GIVEN RECORDS START
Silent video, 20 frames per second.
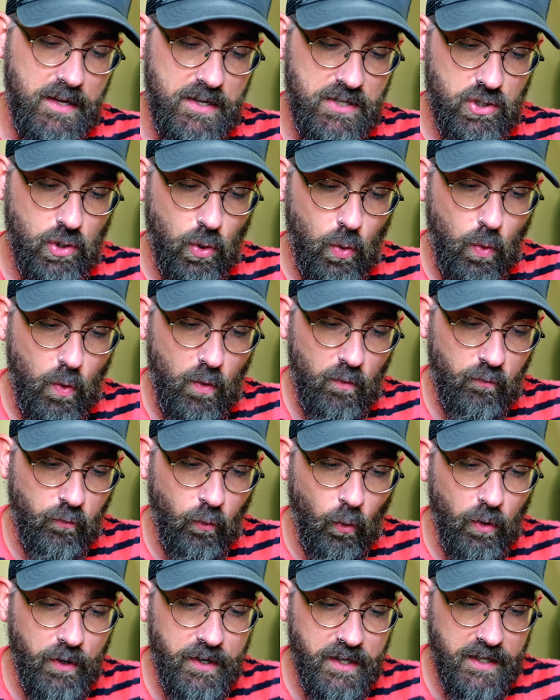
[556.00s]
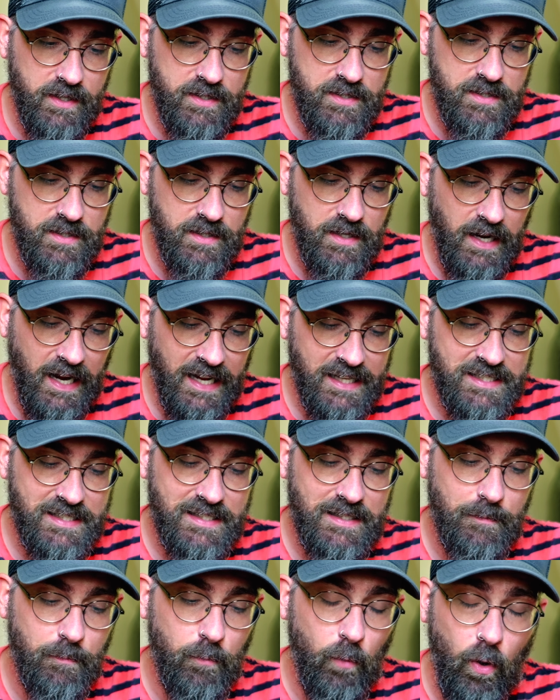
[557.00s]
So for this,
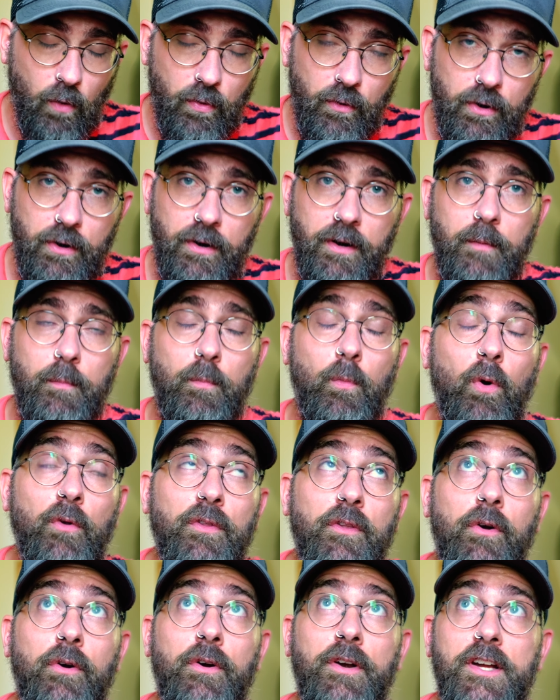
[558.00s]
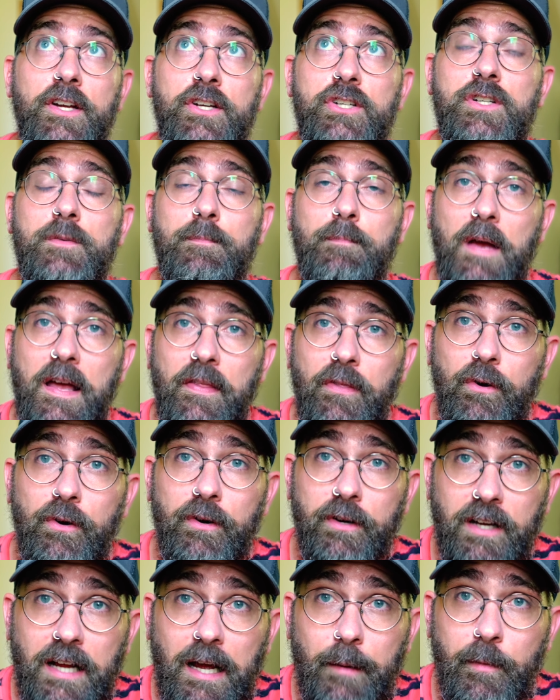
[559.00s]
it's modernish,
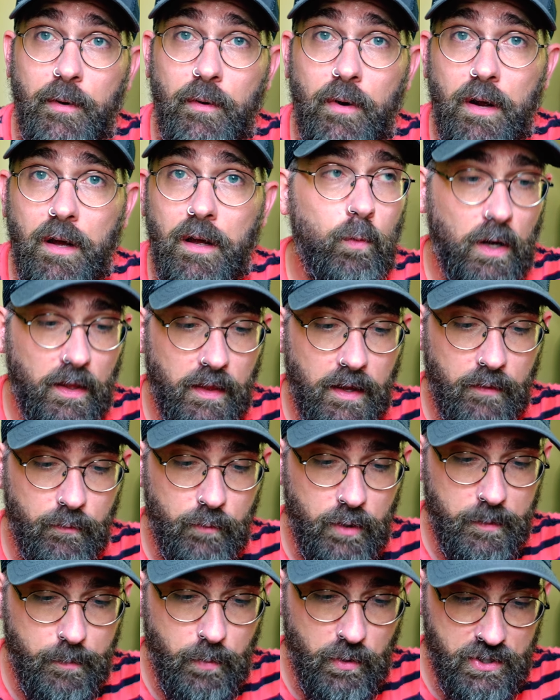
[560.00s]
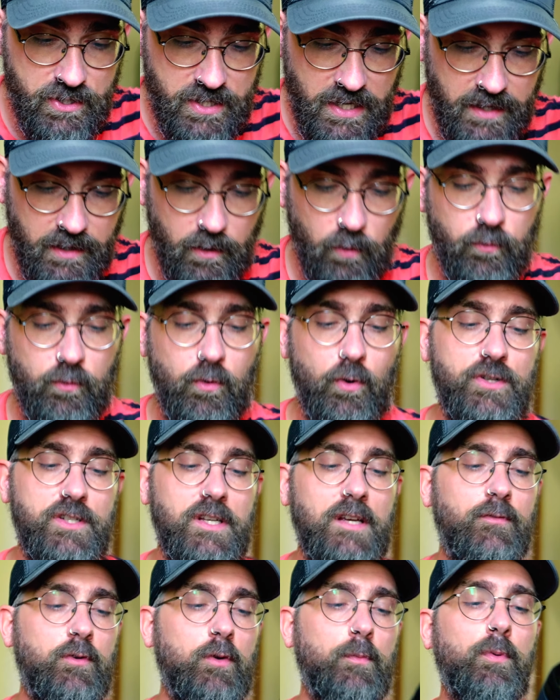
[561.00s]
better camera, 100%. Of course,
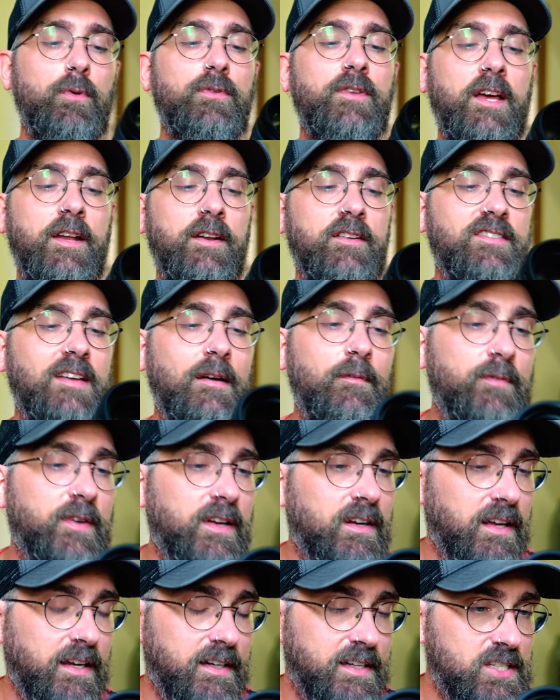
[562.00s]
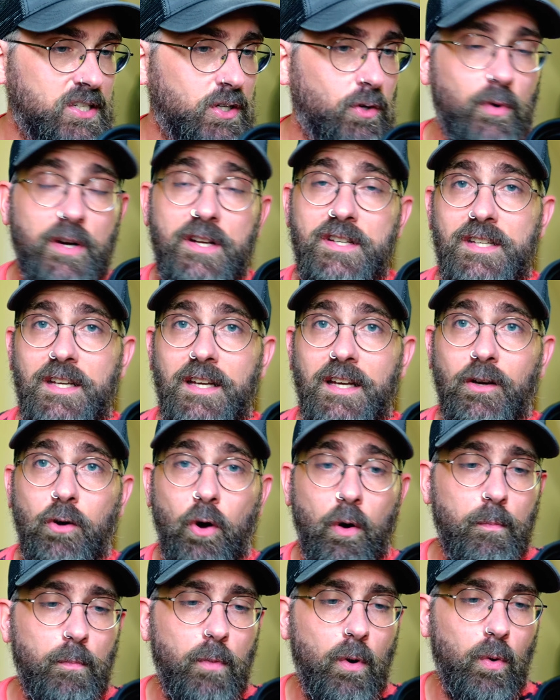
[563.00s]
if you put then something like this crazy
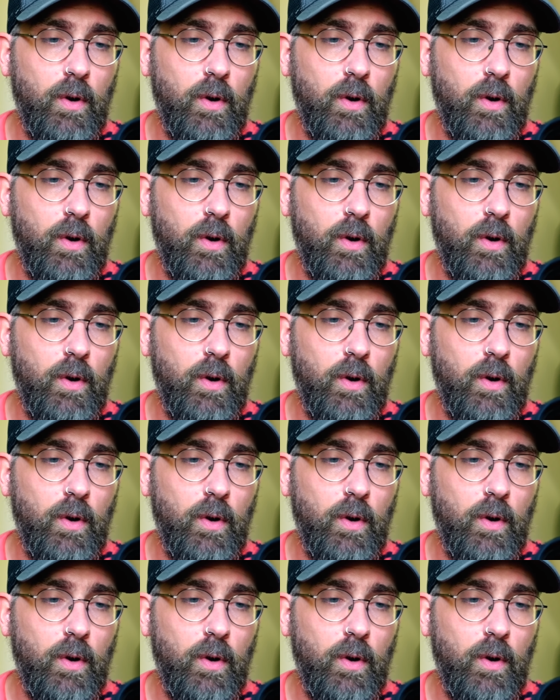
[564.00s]
combo,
GIVEN RECORDS END
ABOUT THIS EXERCISE: Transcribe each line above verbatim, with the pictures left out.

WRITTEN SOLUTION:
Silent video, 20 frames per second.
[556.00s]
[557.00s]
So for this,
[558.00s]
[559.00s]
it's modernish,
[560.00s]
[561.00s]
better camera, 100%. Of course,
[562.00s]
[563.00s]
if you put then something like this crazy
[564.00s]
combo,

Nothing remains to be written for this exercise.